Полежал, худо-бедно вдыхая через пахнущую пеплом, золой, камнем, потом, лесом и кровью ладонь. Подумал, какое, должно быть, жалкое и спятившее зрелище представляет со стороны, когда лежит в одной постели с каким-то мужиком, даёт себя лапать и катать, как шкурку пастушка, сожранного людоедскими волками.
За окнами всё качались ели — такие высокие, чтобы достать горным королям до исполинской зеленошкурой поясницы, — в камине задували шкодливые лапландские духи, дверь ходила туда и сюда под стонущим северным ветром. Сердце, сбежав по красному лазу вниз, выстукивало теперь где-то под сведённой левой коленкой, и надо было, без всяких идиотских глупостей надо было начинать делать хоть что-нибудь, а он вместо этого набрал в грудь побольше воздуха, тяжело и шумно выдохнул и, заранее себя хороня да прикрывая под ресницами и веками глаза, тихо спросил:
— Что…? Что вы можете…? Что с вами вообще не так…?

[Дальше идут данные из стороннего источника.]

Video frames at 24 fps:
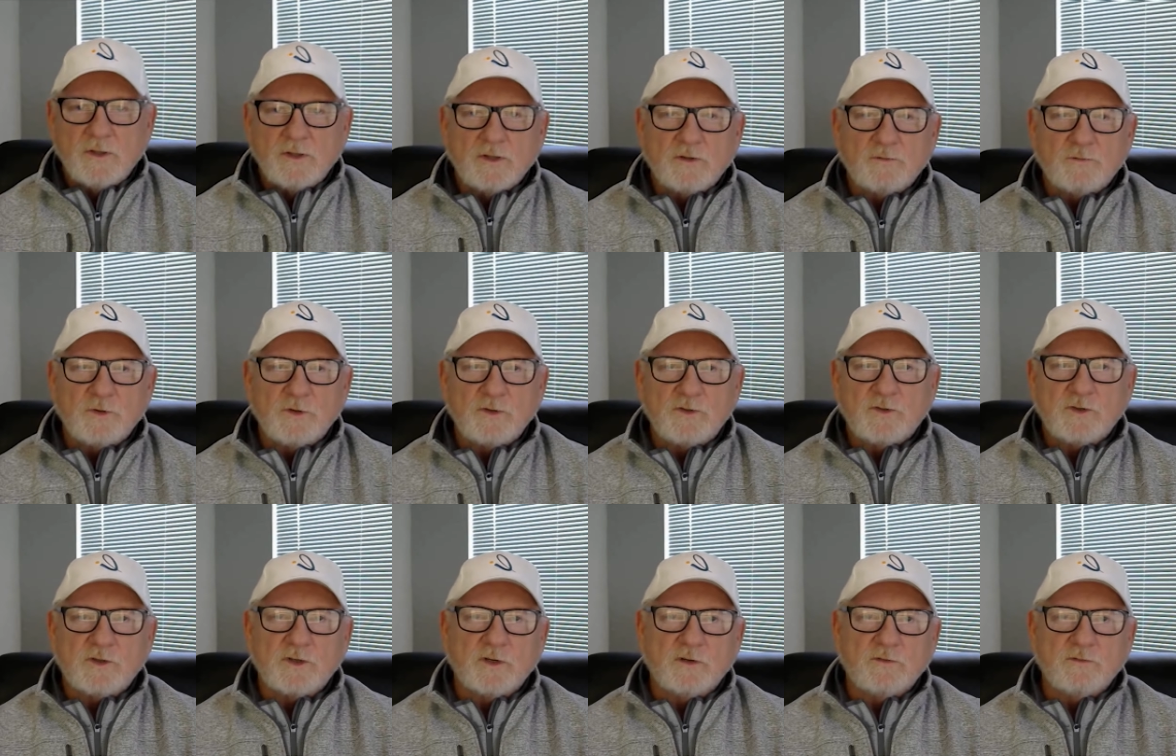The
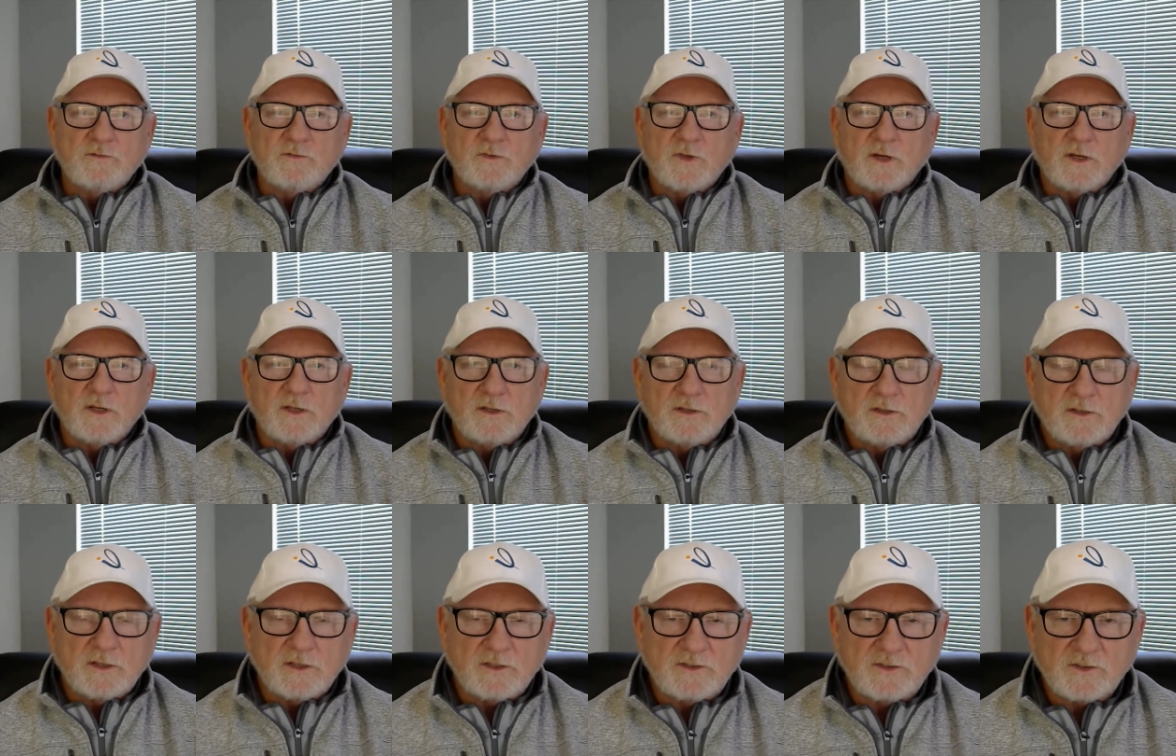future of uh,
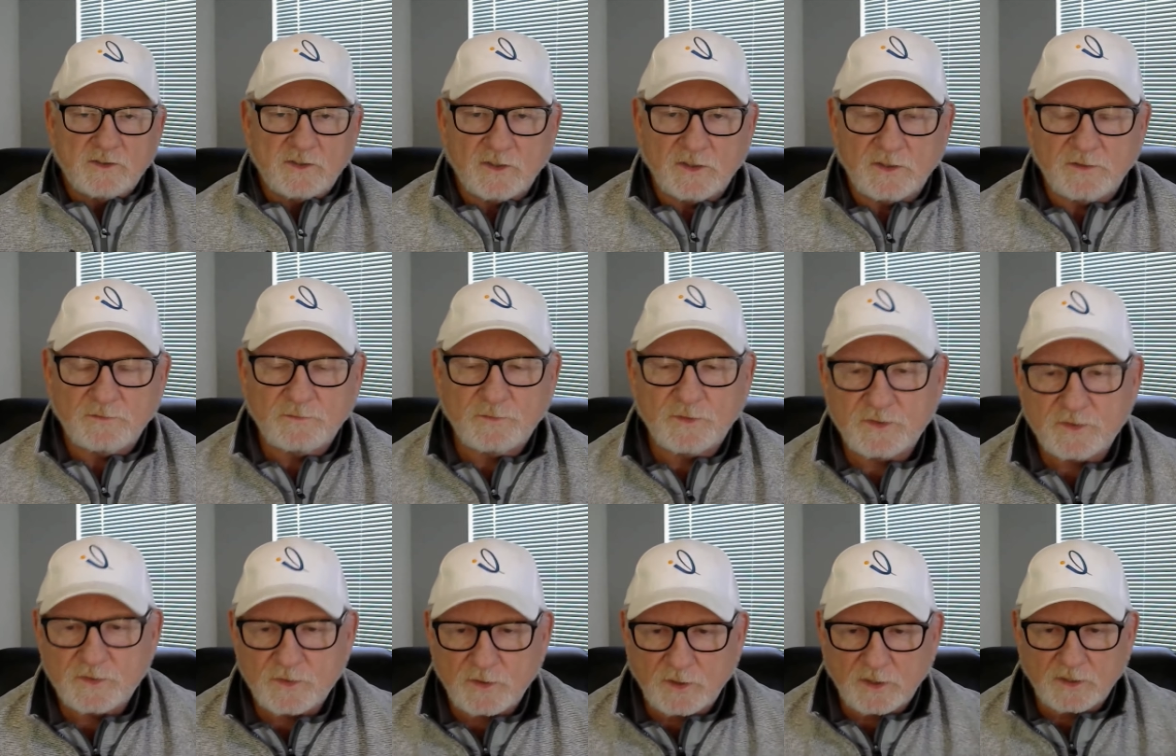digital
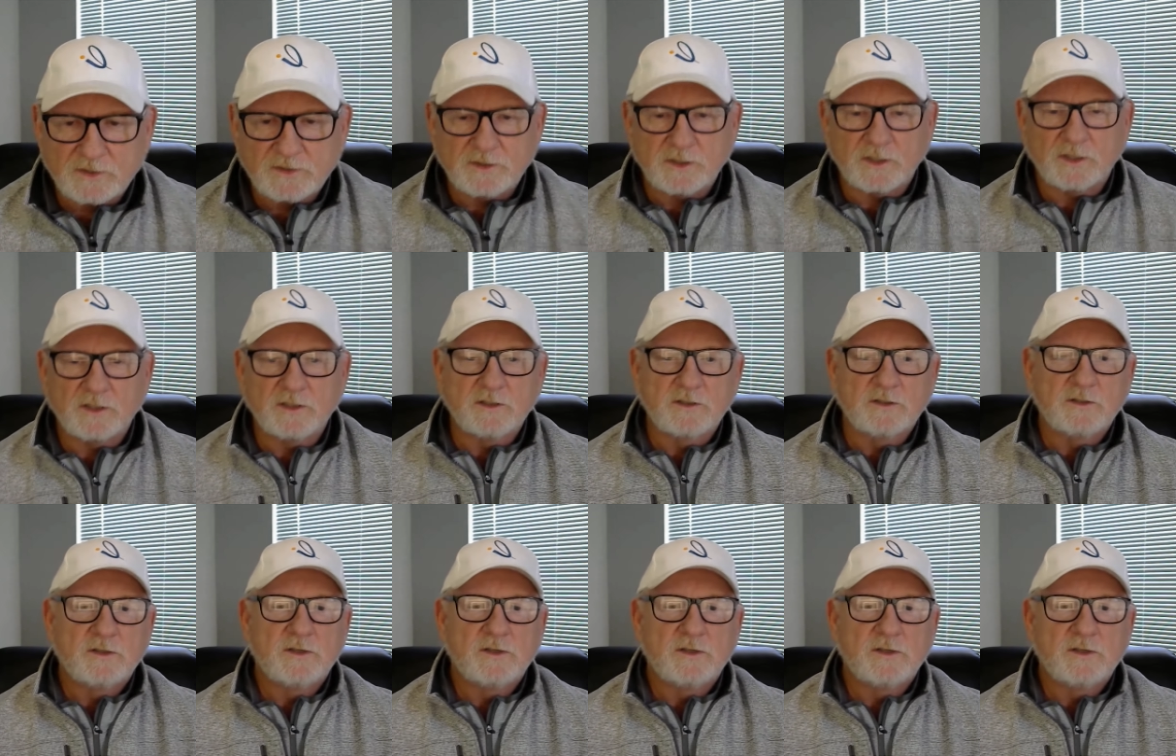infrastructure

Мужик, судя по тому, как дрогнула его рука, прекратив так невыносимо давить, удивился ничуть не меньше, чем он сам: небось, тоже ждал сопротивления, драки и буйства, потому так и вжимал и скрипел натуженными жилами, а теперь, поразмыслив, но откуда-то поняв, что мальчишка не лжёт и скрытого саботажа не затевает, ощутимо обмяк, а через пару десятков секунд и вовсе, поколебавшись, ладонь от него отнял.
— Мне, мальчик мой, кажется, что я… как бы это поточнее сказать… немножечко заблудился.

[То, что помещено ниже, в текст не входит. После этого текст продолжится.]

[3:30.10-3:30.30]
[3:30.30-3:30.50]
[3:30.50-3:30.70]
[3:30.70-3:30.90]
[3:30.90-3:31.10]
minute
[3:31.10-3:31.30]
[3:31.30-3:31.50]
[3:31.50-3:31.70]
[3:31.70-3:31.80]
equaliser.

— Это как…? — Улле, всё ещё не веря, что всерьёз говорит с ним, оставаясь лежать бок к боку на старой одеяльной кровати, приподнял брови и почти там же нахмурил лоб, не в силах взять в толк, игрался этот тип сейчас в какие-то дурацкие метафоры или был прям и односмыслен, как лакричная леденцовая палка.
— Это так, что… — отозвался тот охотно, даже как будто попытался устроиться поудобнее, ощутимо вытягивая длинные ноги, задевающие тут же беспокойно подобравшегося Улле. Чуть после, так и не придумав, наверное, как получше выразить то, что выразить собирался, резко изменившимся голосом — теперь в нём не звучало ничего, кроме наивной детской рассеянности — проговорил: — Я точно помню, что ехал на поезде. Трясся в вагоне по горной железной дороге, читал сказку про Пера Гюнта, пил чай и считал себя одним из счастливейших людей на свете, когда смотрел, как за окном поднималось солнце. Потом я сошёл, преисполненный уверенности, что вижу эти места впервые и что начинаю, наконец, новую жизнь, к которой так долго стремился. А потом я достал свой блокнот, о котором постоянно забываю…
— Блокнот…?
— Да. Маленького чёрного ублюдка, портящего своим существованием мне каждый чёртов день. Хотя виноват, конечно, не он, а моя не менее чёртова память. Понимаешь, я… Иногда я верю, что просто-напросто кем-то проклят. Чаще, конечно, на ум приходит нечто менее тривиальное, и я вижу в себе всего лишь безнадёжного умалишённого дурака… Как я уже сказал, мальчик, мне свойственно забывать. О многих важных вещах забывать.
Он снова затих, и Улле, успевший запамятовать, что ещё с пару минут назад этот человек его до полусмерти пугал, попытался переварить и понять что-нибудь из того, что услышал, но…
Не понял.
Покрутил в голове, сложил блокнот с поездом, разложил, подумал про что-нибудь ассоциативное, что человек этот пытался выбросить из жизни и из головы, но раз за разом натыкался на это снова и сходил из-за него с ума.